Extracted data entries>
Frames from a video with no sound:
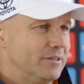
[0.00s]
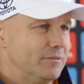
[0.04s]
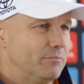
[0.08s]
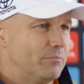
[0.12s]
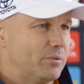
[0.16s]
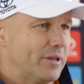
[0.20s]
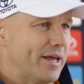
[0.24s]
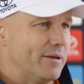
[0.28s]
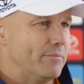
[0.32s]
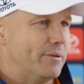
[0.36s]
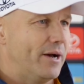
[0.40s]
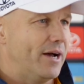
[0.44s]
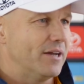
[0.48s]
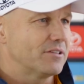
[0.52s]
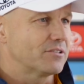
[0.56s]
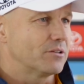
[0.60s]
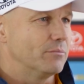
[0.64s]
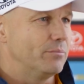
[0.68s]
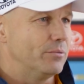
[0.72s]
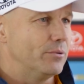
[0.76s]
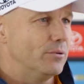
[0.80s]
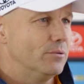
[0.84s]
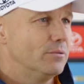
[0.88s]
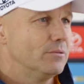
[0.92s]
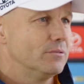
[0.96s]
play
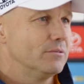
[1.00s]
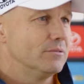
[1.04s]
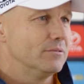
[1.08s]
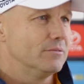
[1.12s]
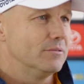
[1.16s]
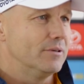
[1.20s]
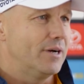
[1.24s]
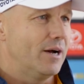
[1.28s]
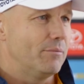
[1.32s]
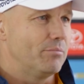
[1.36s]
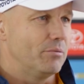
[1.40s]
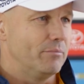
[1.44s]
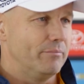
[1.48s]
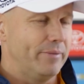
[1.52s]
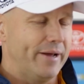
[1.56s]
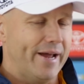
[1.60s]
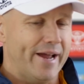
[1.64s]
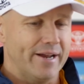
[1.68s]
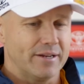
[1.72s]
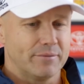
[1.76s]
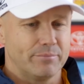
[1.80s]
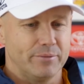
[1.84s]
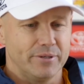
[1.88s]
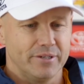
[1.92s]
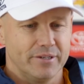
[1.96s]
basketball up and
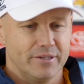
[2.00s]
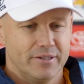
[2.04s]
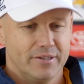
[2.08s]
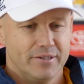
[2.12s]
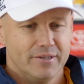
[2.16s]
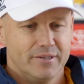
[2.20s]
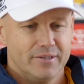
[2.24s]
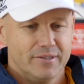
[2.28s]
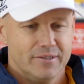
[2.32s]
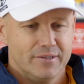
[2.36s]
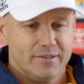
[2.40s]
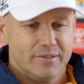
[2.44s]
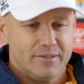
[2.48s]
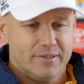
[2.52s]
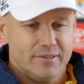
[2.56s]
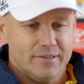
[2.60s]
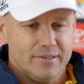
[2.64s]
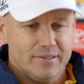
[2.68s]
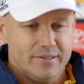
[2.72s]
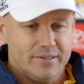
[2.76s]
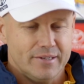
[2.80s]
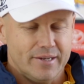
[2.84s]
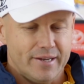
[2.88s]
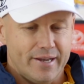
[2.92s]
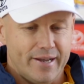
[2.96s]
back.
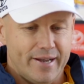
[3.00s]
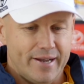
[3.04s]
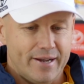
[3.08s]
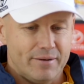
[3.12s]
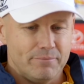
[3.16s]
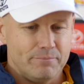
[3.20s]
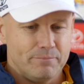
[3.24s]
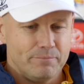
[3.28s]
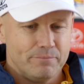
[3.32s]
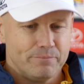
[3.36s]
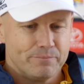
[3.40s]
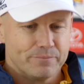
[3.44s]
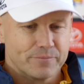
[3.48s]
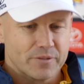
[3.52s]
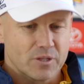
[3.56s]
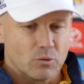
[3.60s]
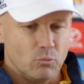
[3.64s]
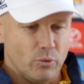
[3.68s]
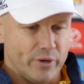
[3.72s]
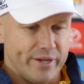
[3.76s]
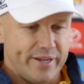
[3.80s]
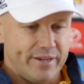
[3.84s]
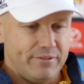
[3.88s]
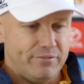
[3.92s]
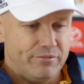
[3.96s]
But
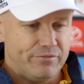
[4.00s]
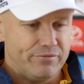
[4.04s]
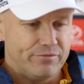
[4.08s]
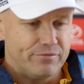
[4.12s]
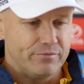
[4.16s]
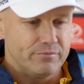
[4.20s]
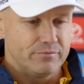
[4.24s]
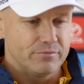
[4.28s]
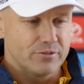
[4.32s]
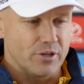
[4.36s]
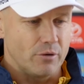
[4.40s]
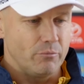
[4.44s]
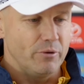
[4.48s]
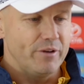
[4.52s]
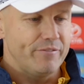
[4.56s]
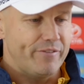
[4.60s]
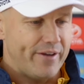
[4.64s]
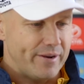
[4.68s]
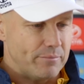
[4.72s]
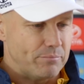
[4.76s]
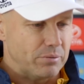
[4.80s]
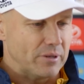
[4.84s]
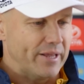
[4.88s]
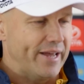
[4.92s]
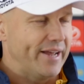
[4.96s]
we've
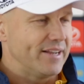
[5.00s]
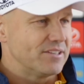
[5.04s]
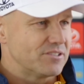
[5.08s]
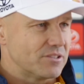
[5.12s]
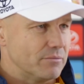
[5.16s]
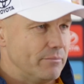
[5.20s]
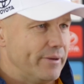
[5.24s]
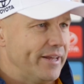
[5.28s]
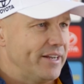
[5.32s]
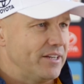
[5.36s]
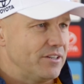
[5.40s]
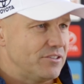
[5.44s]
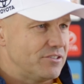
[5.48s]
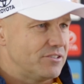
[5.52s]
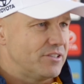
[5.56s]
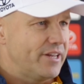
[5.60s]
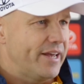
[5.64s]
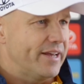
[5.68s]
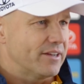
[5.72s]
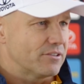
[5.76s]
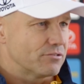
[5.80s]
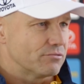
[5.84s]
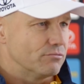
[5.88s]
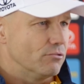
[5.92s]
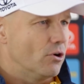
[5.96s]
had plans to manage
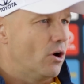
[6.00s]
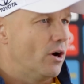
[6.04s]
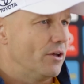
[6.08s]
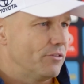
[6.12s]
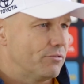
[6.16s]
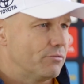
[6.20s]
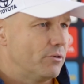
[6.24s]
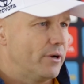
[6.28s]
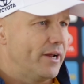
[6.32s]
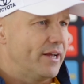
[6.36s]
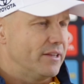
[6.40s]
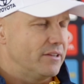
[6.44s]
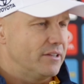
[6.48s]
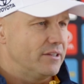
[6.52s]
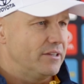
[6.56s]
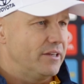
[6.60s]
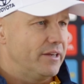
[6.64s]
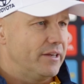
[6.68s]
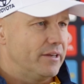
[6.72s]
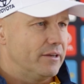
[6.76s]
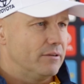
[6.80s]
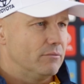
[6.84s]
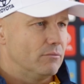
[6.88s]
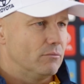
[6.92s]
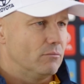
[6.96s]
Tex right throughout the
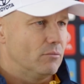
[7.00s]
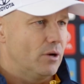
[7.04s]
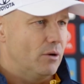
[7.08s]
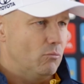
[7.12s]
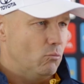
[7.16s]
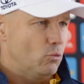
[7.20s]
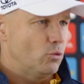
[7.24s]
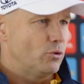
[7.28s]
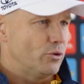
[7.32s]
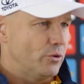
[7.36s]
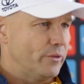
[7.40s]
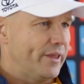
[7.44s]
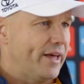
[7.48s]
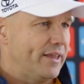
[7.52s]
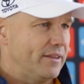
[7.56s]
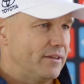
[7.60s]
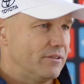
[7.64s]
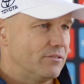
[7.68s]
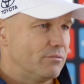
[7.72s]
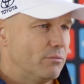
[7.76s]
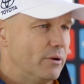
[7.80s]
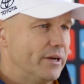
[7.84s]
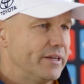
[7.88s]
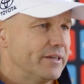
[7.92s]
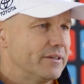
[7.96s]
year, and we'll do that
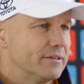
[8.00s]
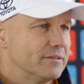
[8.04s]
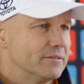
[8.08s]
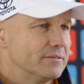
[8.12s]
this week.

TASK STATEMENT>
Write out each entry exactly as given, but skip the pictures.

WRITTEN ANSWER>
Frames from a video with no sound:
[0.00s]
[0.04s]
[0.08s]
[0.12s]
[0.16s]
[0.20s]
[0.24s]
[0.28s]
[0.32s]
[0.36s]
[0.40s]
[0.44s]
[0.48s]
[0.52s]
[0.56s]
[0.60s]
[0.64s]
[0.68s]
[0.72s]
[0.76s]
[0.80s]
[0.84s]
[0.88s]
[0.92s]
[0.96s]
play
[1.00s]
[1.04s]
[1.08s]
[1.12s]
[1.16s]
[1.20s]
[1.24s]
[1.28s]
[1.32s]
[1.36s]
[1.40s]
[1.44s]
[1.48s]
[1.52s]
[1.56s]
[1.60s]
[1.64s]
[1.68s]
[1.72s]
[1.76s]
[1.80s]
[1.84s]
[1.88s]
[1.92s]
[1.96s]
basketball up and
[2.00s]
[2.04s]
[2.08s]
[2.12s]
[2.16s]
[2.20s]
[2.24s]
[2.28s]
[2.32s]
[2.36s]
[2.40s]
[2.44s]
[2.48s]
[2.52s]
[2.56s]
[2.60s]
[2.64s]
[2.68s]
[2.72s]
[2.76s]
[2.80s]
[2.84s]
[2.88s]
[2.92s]
[2.96s]
back.
[3.00s]
[3.04s]
[3.08s]
[3.12s]
[3.16s]
[3.20s]
[3.24s]
[3.28s]
[3.32s]
[3.36s]
[3.40s]
[3.44s]
[3.48s]
[3.52s]
[3.56s]
[3.60s]
[3.64s]
[3.68s]
[3.72s]
[3.76s]
[3.80s]
[3.84s]
[3.88s]
[3.92s]
[3.96s]
But
[4.00s]
[4.04s]
[4.08s]
[4.12s]
[4.16s]
[4.20s]
[4.24s]
[4.28s]
[4.32s]
[4.36s]
[4.40s]
[4.44s]
[4.48s]
[4.52s]
[4.56s]
[4.60s]
[4.64s]
[4.68s]
[4.72s]
[4.76s]
[4.80s]
[4.84s]
[4.88s]
[4.92s]
[4.96s]
we've
[5.00s]
[5.04s]
[5.08s]
[5.12s]
[5.16s]
[5.20s]
[5.24s]
[5.28s]
[5.32s]
[5.36s]
[5.40s]
[5.44s]
[5.48s]
[5.52s]
[5.56s]
[5.60s]
[5.64s]
[5.68s]
[5.72s]
[5.76s]
[5.80s]
[5.84s]
[5.88s]
[5.92s]
[5.96s]
had plans to manage
[6.00s]
[6.04s]
[6.08s]
[6.12s]
[6.16s]
[6.20s]
[6.24s]
[6.28s]
[6.32s]
[6.36s]
[6.40s]
[6.44s]
[6.48s]
[6.52s]
[6.56s]
[6.60s]
[6.64s]
[6.68s]
[6.72s]
[6.76s]
[6.80s]
[6.84s]
[6.88s]
[6.92s]
[6.96s]
Tex right throughout the
[7.00s]
[7.04s]
[7.08s]
[7.12s]
[7.16s]
[7.20s]
[7.24s]
[7.28s]
[7.32s]
[7.36s]
[7.40s]
[7.44s]
[7.48s]
[7.52s]
[7.56s]
[7.60s]
[7.64s]
[7.68s]
[7.72s]
[7.76s]
[7.80s]
[7.84s]
[7.88s]
[7.92s]
[7.96s]
year, and we'll do that
[8.00s]
[8.04s]
[8.08s]
[8.12s]
this week.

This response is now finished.